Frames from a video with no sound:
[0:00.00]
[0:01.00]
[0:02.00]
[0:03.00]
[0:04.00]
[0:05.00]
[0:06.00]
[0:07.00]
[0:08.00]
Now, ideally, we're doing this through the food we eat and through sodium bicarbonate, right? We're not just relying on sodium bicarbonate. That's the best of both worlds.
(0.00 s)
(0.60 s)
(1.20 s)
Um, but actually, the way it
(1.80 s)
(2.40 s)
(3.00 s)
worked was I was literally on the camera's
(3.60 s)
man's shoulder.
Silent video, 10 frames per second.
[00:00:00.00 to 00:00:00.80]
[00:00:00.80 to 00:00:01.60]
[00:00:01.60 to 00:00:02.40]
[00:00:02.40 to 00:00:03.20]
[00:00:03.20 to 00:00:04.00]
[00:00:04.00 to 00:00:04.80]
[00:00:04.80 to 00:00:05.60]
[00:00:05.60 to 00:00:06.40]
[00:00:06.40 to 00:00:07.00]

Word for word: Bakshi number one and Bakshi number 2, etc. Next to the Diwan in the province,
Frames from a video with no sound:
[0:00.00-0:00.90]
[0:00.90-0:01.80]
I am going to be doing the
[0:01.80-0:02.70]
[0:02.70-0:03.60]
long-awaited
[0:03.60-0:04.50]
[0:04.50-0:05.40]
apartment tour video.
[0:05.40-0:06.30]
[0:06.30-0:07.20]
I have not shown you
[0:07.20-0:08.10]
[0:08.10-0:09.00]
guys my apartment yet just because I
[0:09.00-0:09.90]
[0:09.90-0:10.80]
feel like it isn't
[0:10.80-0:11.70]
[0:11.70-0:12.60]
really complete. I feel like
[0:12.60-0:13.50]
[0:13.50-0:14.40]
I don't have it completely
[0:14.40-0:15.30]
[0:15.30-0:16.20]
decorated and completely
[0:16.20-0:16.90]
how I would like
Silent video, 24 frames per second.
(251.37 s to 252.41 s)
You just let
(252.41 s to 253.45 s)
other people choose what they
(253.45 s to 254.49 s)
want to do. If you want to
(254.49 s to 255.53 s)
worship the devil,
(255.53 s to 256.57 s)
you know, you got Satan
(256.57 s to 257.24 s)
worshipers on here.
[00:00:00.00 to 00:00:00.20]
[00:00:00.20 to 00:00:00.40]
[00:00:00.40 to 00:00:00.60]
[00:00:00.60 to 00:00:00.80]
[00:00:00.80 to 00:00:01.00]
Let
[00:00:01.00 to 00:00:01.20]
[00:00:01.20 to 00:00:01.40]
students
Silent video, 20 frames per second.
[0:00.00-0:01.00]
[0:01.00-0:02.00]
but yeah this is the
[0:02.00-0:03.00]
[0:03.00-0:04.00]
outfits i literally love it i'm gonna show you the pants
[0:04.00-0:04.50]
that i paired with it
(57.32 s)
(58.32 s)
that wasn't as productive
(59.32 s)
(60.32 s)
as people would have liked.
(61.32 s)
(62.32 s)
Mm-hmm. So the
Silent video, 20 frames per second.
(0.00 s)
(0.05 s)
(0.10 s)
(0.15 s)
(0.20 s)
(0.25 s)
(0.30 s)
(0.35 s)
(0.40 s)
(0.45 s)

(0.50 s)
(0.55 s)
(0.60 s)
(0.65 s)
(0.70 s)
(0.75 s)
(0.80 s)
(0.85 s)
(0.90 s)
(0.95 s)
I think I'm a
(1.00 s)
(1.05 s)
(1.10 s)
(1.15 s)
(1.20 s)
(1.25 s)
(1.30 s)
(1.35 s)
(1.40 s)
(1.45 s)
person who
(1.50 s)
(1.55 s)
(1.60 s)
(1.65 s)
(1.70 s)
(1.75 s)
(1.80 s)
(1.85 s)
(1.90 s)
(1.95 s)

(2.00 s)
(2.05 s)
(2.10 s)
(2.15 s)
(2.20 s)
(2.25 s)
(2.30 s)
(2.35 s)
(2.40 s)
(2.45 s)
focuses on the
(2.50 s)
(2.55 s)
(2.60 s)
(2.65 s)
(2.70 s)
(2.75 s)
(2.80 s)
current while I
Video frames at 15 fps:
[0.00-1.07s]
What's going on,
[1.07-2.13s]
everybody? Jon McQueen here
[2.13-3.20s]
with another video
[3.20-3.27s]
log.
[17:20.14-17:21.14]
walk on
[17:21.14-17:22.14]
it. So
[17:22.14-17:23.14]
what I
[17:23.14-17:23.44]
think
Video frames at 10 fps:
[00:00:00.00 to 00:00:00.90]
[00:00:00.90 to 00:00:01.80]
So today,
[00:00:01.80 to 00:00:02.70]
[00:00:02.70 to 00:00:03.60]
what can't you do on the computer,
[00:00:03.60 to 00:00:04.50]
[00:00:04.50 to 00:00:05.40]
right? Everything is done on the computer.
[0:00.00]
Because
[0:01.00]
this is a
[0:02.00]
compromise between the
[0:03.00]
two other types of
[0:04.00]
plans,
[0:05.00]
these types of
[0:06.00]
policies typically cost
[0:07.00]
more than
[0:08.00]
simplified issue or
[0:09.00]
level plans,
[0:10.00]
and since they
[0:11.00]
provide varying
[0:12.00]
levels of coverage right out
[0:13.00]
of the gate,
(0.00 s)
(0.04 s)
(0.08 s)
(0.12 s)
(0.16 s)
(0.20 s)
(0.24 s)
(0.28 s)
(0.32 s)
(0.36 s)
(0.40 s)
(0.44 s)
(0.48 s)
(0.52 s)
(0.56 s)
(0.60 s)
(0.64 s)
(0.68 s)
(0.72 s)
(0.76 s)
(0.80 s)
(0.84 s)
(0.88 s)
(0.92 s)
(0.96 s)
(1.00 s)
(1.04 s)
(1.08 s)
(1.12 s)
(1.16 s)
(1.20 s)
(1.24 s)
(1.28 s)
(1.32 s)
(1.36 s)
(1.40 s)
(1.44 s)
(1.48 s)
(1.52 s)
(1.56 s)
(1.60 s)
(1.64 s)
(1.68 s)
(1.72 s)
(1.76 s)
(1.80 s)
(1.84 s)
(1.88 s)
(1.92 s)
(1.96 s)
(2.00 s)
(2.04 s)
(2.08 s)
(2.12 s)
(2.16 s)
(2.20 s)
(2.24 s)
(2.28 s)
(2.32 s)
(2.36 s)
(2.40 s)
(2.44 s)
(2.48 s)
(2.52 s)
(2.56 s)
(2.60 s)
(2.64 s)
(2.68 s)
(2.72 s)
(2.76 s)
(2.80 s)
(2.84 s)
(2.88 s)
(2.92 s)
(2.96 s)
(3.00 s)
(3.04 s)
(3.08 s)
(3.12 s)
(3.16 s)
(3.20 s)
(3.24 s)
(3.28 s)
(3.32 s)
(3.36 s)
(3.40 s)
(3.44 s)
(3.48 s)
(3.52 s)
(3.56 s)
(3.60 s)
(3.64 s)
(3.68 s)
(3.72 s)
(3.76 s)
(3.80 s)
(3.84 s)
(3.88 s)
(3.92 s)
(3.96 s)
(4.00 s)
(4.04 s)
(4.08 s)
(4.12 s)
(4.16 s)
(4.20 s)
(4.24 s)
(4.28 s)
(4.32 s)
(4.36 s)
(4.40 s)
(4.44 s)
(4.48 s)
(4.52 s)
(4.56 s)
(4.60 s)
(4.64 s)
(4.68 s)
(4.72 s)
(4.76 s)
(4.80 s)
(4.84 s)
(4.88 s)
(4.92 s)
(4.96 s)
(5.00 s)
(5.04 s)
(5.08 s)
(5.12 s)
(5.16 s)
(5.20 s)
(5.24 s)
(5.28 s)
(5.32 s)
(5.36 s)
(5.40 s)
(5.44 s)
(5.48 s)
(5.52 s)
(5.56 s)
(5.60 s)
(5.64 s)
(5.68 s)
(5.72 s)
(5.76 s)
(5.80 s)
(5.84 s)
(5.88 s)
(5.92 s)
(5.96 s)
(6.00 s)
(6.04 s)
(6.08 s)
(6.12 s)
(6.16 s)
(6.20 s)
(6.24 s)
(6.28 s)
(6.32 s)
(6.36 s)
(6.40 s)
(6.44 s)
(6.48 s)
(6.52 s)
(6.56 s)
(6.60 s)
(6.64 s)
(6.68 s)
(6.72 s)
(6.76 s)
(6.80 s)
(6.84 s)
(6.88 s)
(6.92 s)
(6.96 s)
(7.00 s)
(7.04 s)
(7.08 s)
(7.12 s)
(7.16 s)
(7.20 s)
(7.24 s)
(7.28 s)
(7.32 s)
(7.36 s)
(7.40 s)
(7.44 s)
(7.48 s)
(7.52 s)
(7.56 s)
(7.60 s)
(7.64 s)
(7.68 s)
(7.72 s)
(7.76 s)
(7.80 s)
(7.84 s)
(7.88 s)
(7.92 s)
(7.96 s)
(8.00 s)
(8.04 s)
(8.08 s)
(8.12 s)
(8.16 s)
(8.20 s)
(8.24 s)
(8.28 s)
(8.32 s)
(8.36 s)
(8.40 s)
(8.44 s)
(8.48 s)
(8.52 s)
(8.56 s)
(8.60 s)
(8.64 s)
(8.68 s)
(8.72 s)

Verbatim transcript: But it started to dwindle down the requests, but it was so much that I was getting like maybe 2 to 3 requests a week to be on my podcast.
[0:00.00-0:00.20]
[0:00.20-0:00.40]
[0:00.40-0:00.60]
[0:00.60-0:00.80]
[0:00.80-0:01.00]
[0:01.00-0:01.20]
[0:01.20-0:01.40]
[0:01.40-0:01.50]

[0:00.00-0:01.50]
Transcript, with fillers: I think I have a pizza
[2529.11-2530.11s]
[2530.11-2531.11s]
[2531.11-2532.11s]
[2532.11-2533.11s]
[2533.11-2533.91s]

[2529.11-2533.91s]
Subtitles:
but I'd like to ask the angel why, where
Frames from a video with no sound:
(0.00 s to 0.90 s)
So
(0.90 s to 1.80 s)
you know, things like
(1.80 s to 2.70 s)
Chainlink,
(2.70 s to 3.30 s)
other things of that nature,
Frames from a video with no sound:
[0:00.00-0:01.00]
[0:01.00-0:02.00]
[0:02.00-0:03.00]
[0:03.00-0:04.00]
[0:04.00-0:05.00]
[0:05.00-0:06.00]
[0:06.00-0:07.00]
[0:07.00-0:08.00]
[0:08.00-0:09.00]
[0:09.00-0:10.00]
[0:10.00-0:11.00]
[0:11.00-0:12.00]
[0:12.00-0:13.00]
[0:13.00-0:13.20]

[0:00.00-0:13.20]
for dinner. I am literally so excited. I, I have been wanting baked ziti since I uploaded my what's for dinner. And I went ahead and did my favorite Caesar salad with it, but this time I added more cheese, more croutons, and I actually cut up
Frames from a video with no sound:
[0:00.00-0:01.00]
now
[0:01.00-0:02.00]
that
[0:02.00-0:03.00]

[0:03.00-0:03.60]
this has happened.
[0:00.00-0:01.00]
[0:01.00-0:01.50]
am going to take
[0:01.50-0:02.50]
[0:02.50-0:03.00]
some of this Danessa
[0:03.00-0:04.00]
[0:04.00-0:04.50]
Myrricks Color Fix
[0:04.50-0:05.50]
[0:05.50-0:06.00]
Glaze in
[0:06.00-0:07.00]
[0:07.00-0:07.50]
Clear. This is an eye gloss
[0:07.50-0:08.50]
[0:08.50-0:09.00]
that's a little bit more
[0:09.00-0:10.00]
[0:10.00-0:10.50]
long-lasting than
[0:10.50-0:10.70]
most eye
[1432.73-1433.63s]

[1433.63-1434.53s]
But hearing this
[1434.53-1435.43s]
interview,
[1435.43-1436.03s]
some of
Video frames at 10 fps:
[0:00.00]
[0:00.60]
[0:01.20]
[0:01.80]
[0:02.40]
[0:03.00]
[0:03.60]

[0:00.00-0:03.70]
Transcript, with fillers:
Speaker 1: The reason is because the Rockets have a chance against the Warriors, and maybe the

§ §

* WHAT IS NEEDED
Nothing should appear in the answer except the lines above from the line with "[0:04.00-0:05.00]" through the line with "[0:13.00-0:13.20]", both included, written out exactly.

* ANSWER BOX
[0:04.00-0:05.00]
[0:05.00-0:06.00]
[0:06.00-0:07.00]
[0:07.00-0:08.00]
[0:08.00-0:09.00]
[0:09.00-0:10.00]
[0:10.00-0:11.00]
[0:11.00-0:12.00]
[0:12.00-0:13.00]
[0:13.00-0:13.20]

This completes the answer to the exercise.